For almost twenty-five years, from 1890 to 1914, the Ladies’ Dining Society provided a network of friendship and a space for debate in Cambridge where women’s voices would be heard, and it helped to give its members the support and inspiration they needed to take on bigger challenges. I’ll be exploring more of their stories in future posts.

Thank you so much for reading, subscribing and ‘liking’ this post. I hope you have a good new start of term, in whatever form that takes. Next week’s piece will be about a more shameful aspect of Cambridge University’s past, when during the nineteenth century ancient laws allowed proctors to arrest and imprison unchaperoned women found walking the streets of Cambridge after dark. A new book throws light on that dark history.
Further reading: My entry on ‘ The Ladies Dining Society’ is in the Oxford Dictionary of National Biography (available online in many public libraries); the Wiki entry here is based on that article, with my permission. ‘The Rising Tide: Women at Cambridge’ (online article about the 2019-2020 exhibition at Cambridge University Library); Mary Paley Marshall, What I Remember (1947); Linda Hughes, ‘A Club of Their Own: The “Literary Ladies,” New Women Writers, and Fin-de-Siècle Authorship’ (Victorian Literature and Culture Vol. 35, Issue 1, March 2007, pp. 233-260.

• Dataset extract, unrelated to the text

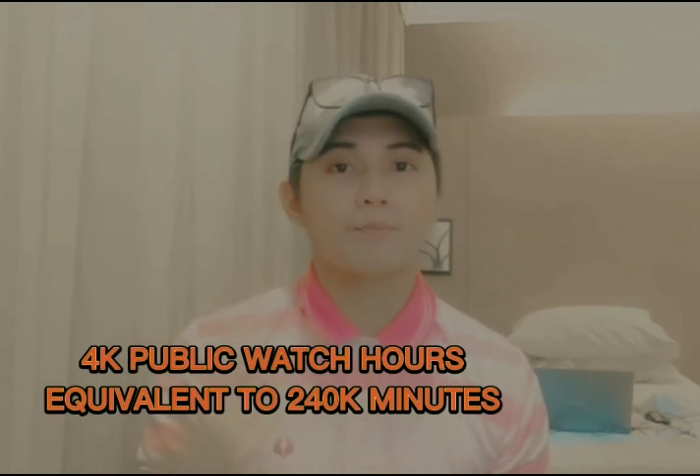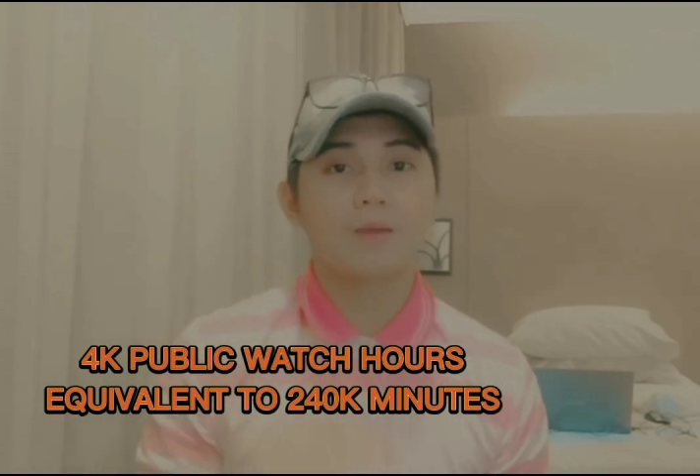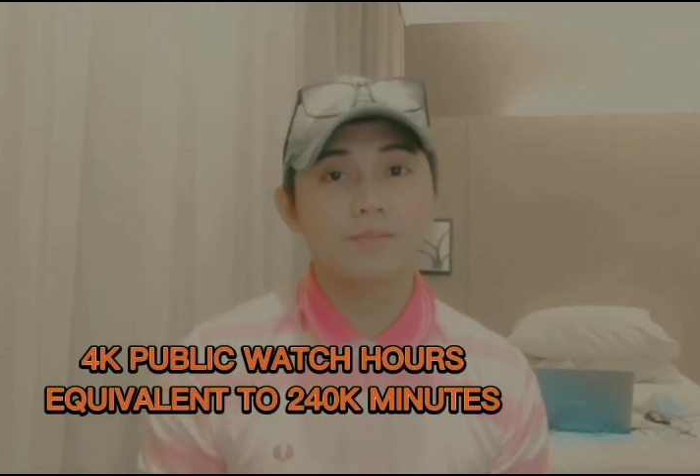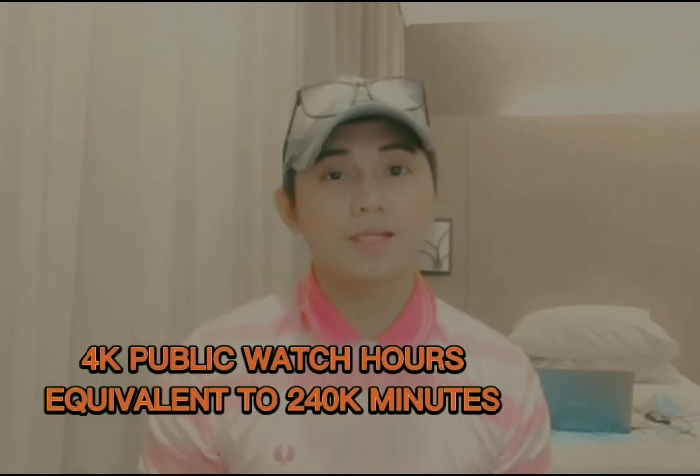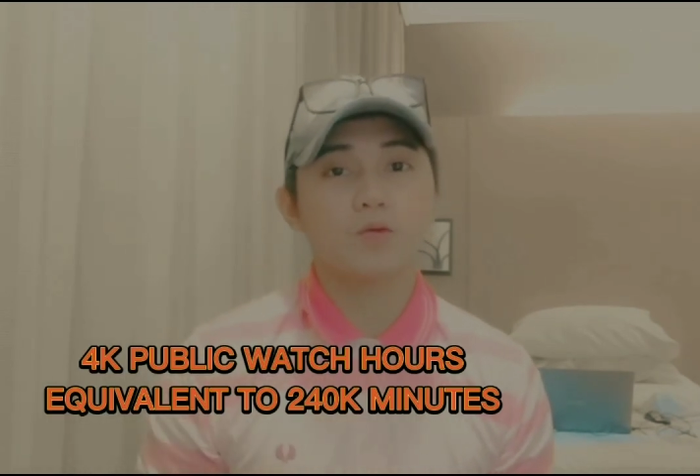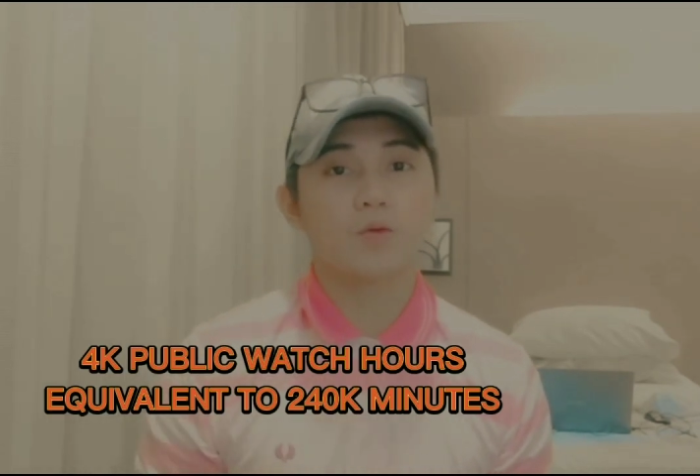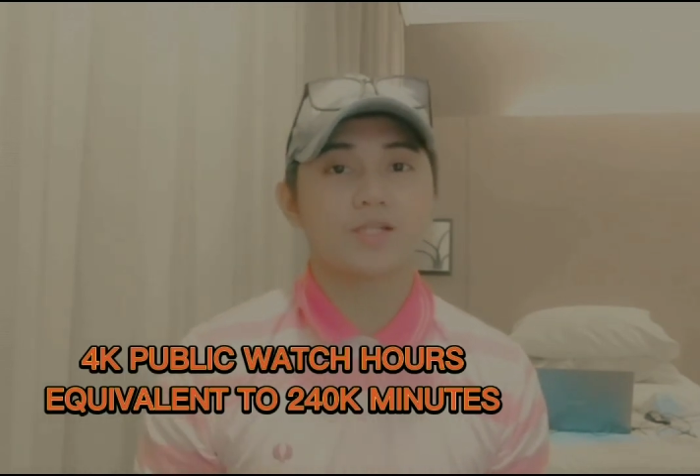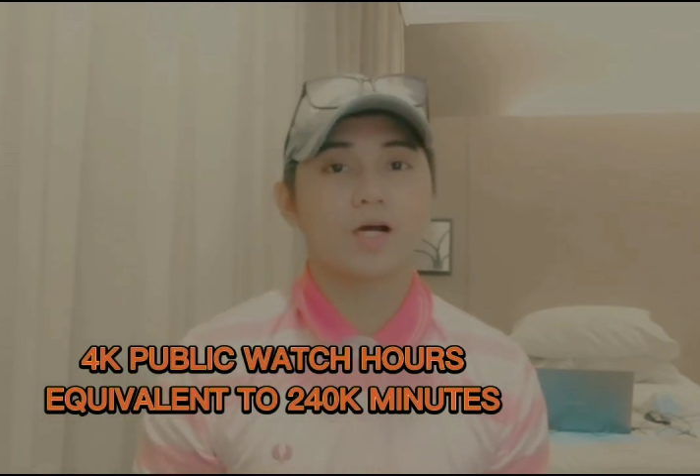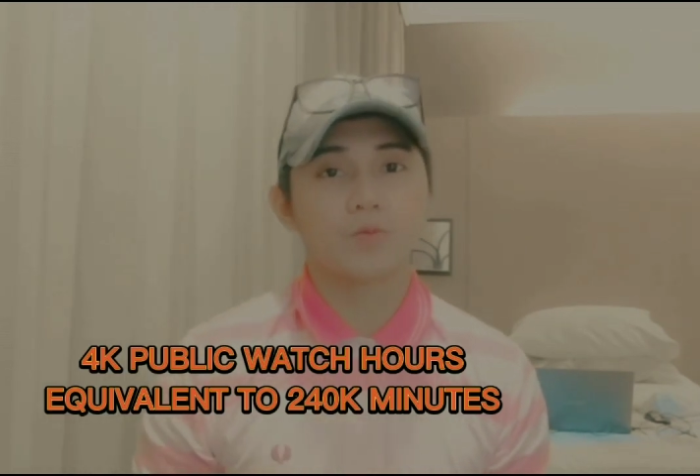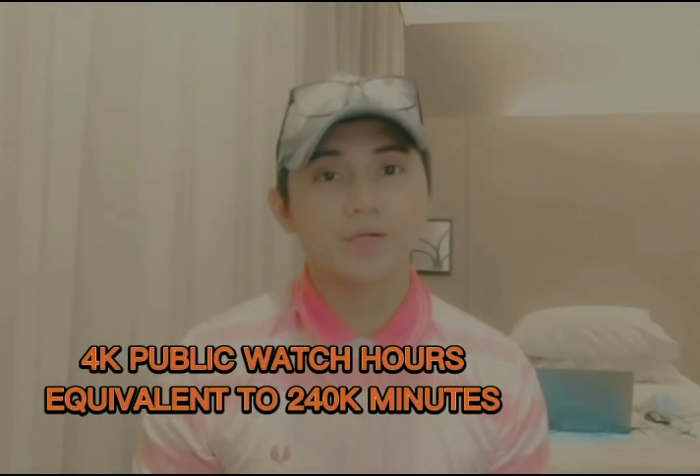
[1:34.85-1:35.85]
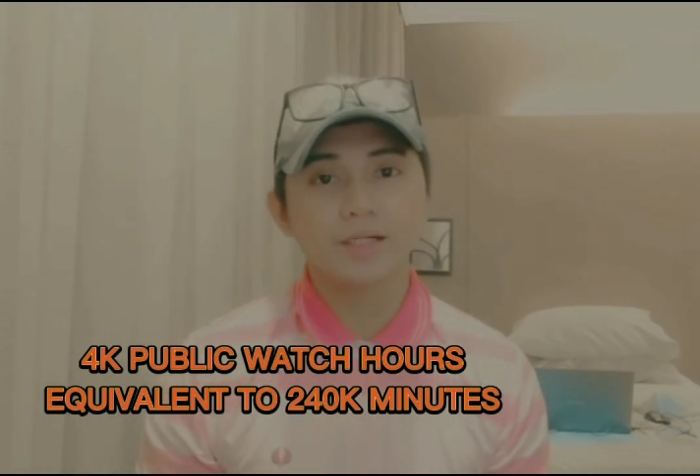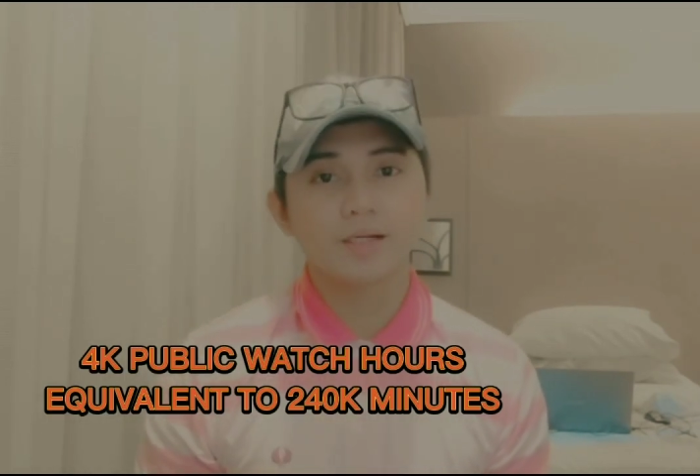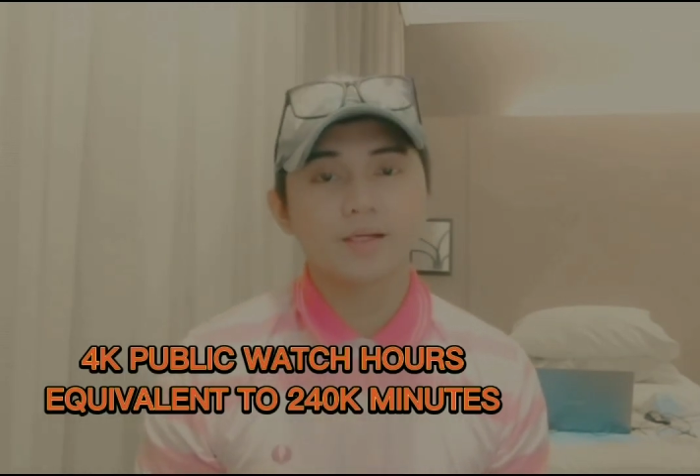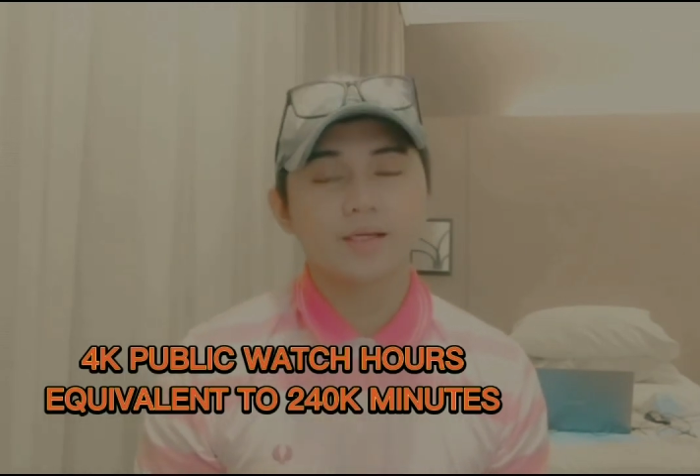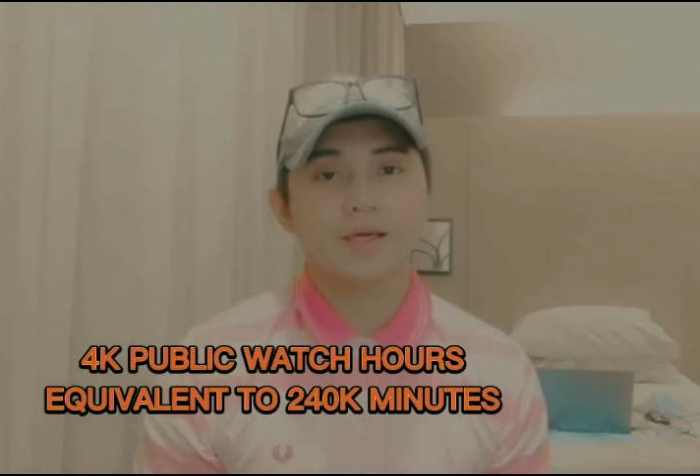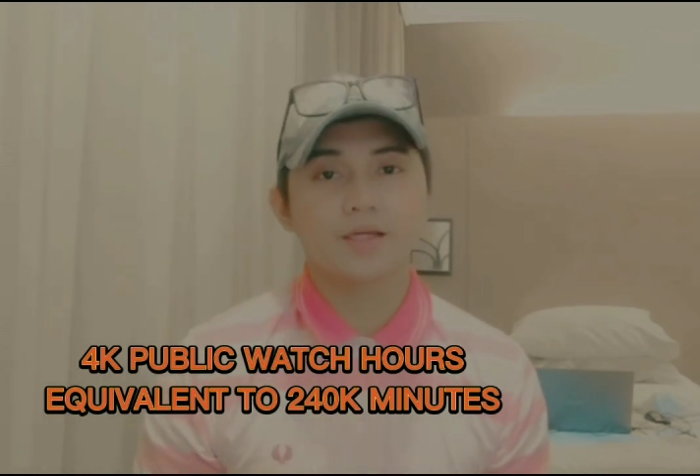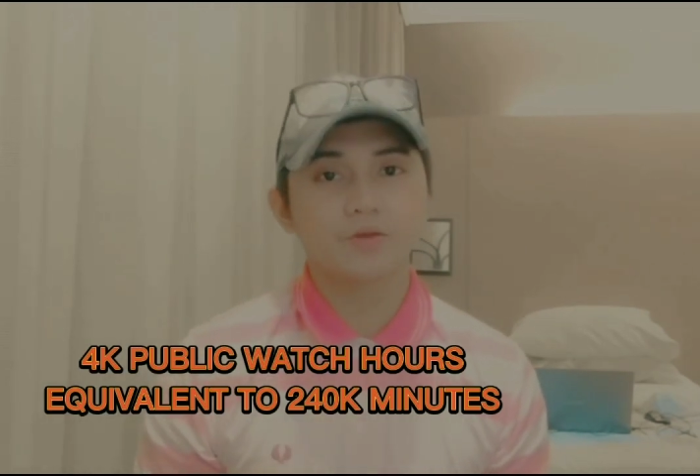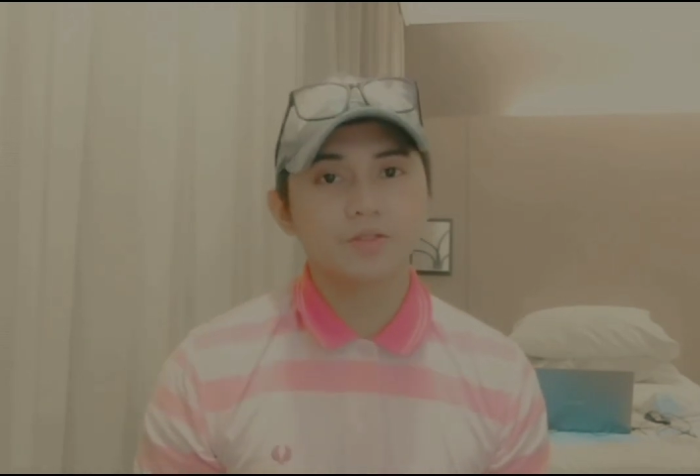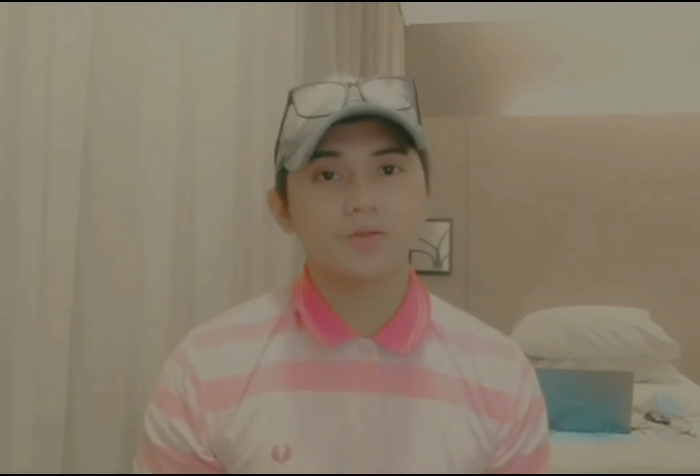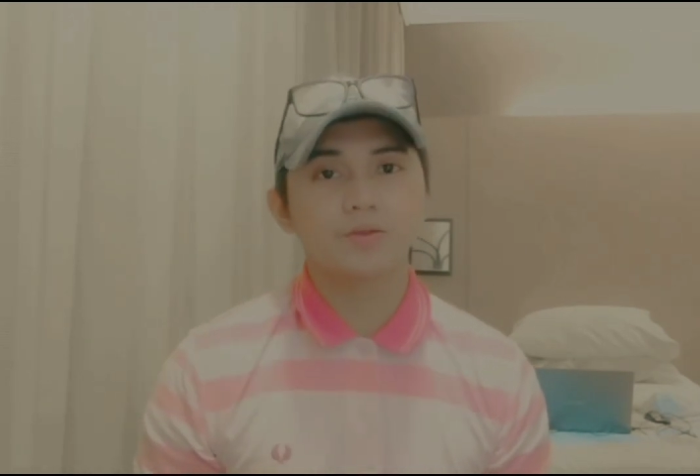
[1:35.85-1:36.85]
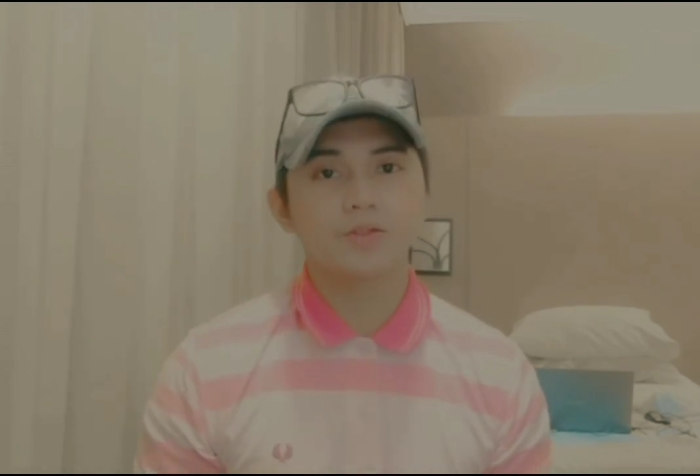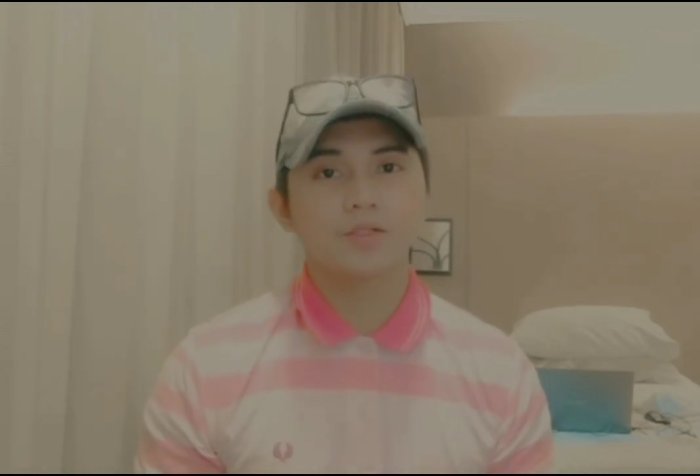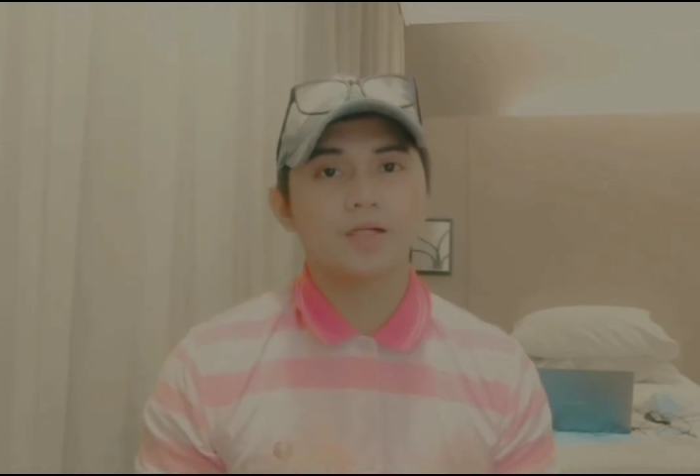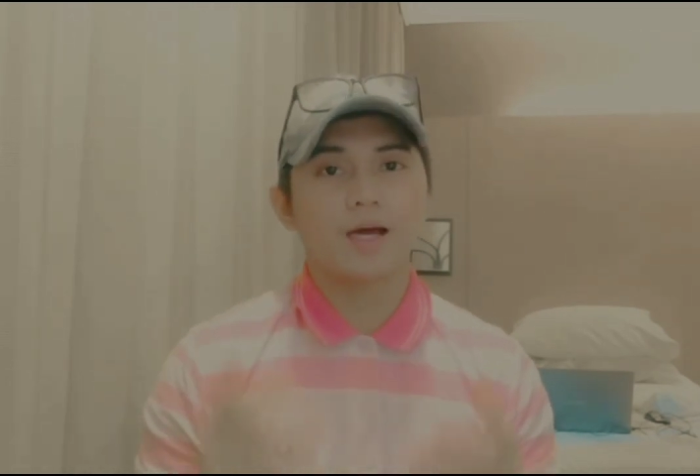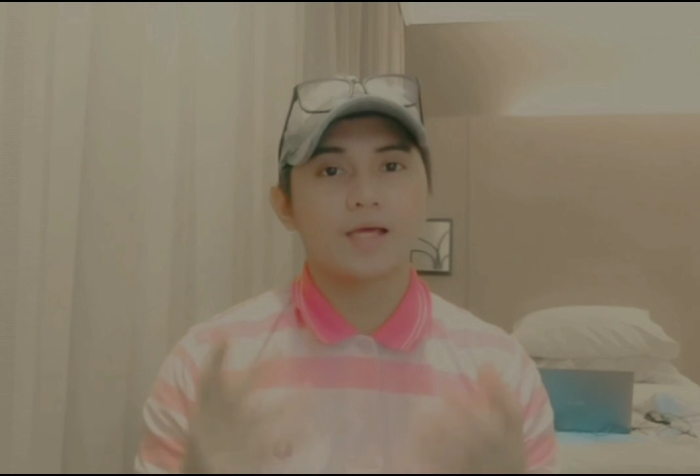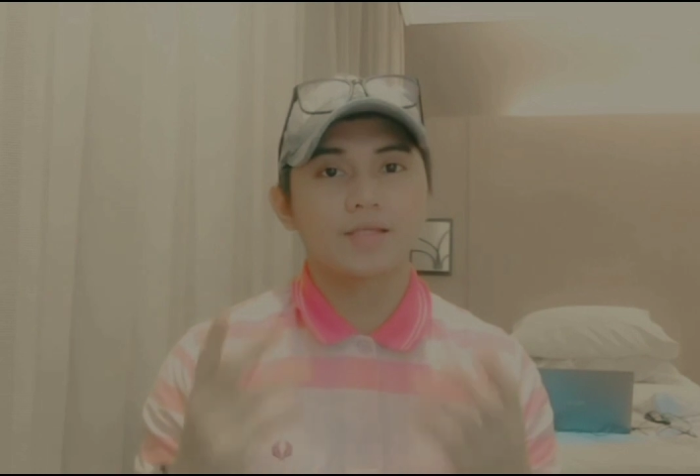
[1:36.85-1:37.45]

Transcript: Public watch hour, and also your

E. Sidgwick, Mrs Henry Sidgwick: a memoir by her niece (1938), p. 115.
I loved reading this résumé of the Ladies' Dining Society, but of course I'm biased! Kathleen Lyttelton also became the President of The National Union of Women Workers in 1901 and 1902. Thank you Ann for writing about the Society.
This is, as ever, so interesting. But...DONS WEREN'T ALLOWED TO MARRY? We have already read about how WOMEN WEREN'T ALLOWED TO TAKE DEGREES. What kind of education was anyone able to receive, when the people in charge of providing it were clearly insane?